Stored entries
::::

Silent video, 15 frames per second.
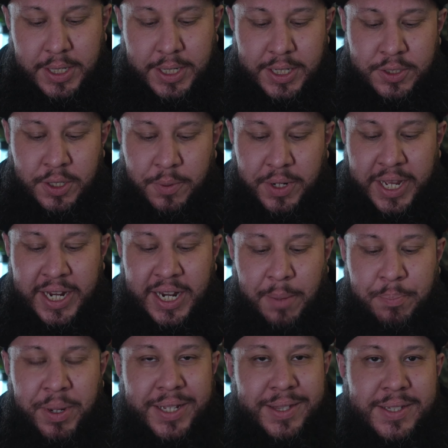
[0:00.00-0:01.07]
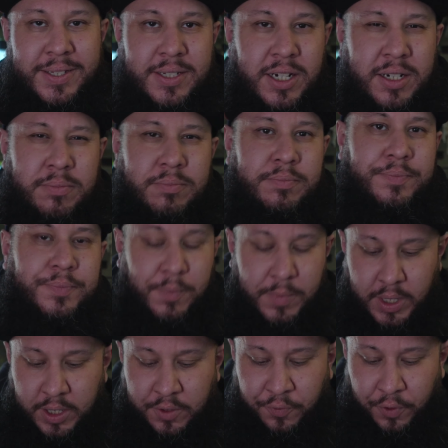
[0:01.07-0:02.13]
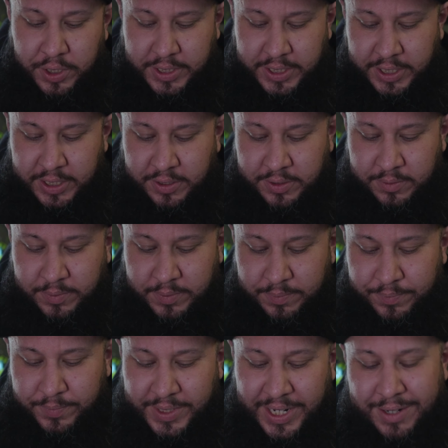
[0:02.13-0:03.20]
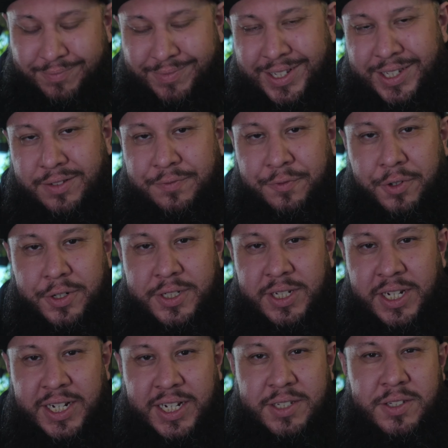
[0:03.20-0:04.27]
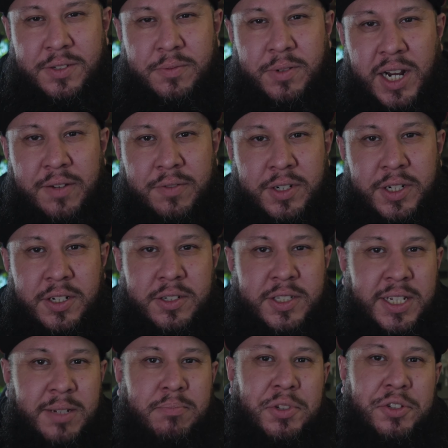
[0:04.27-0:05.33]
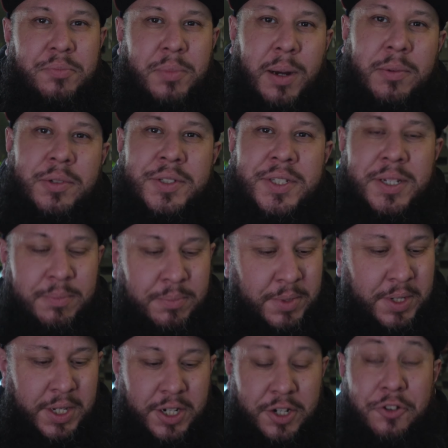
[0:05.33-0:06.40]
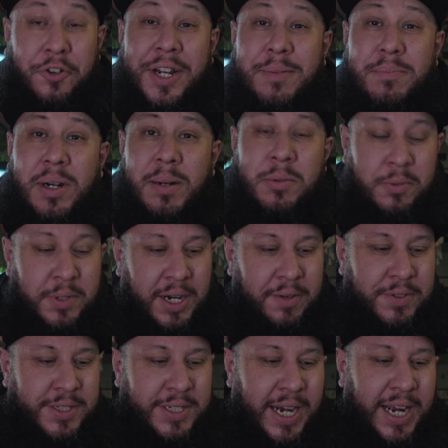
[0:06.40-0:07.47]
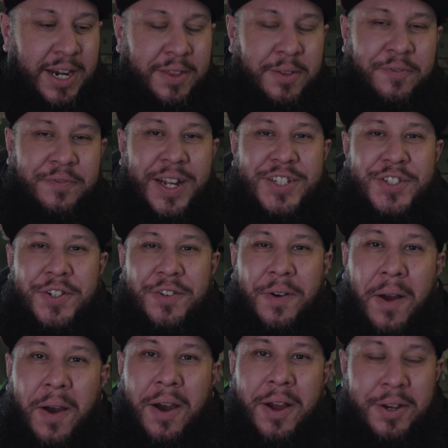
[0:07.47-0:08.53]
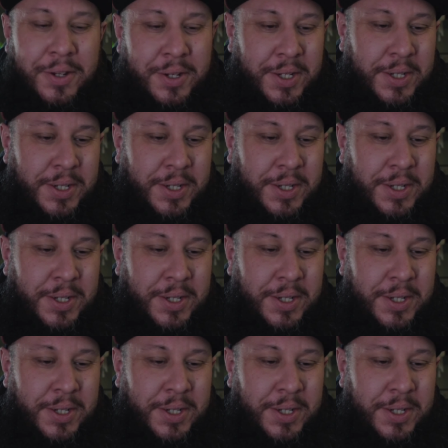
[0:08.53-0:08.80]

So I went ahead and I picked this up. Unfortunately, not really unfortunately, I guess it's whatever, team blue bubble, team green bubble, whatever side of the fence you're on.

::::

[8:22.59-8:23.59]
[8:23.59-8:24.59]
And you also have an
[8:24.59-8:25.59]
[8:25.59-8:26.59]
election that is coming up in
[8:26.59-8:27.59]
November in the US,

::::

- **Problem description**: All that should appear in the answer is the lines above from the line with "Silent video, 15 frames per second." through the line with "[0:07.47-0:08.53]", retyped exactly, pictures left out.

- **Written answer**:
Silent video, 15 frames per second.
[0:00.00-0:01.07]
[0:01.07-0:02.13]
[0:02.13-0:03.20]
[0:03.20-0:04.27]
[0:04.27-0:05.33]
[0:05.33-0:06.40]
[0:06.40-0:07.47]
[0:07.47-0:08.53]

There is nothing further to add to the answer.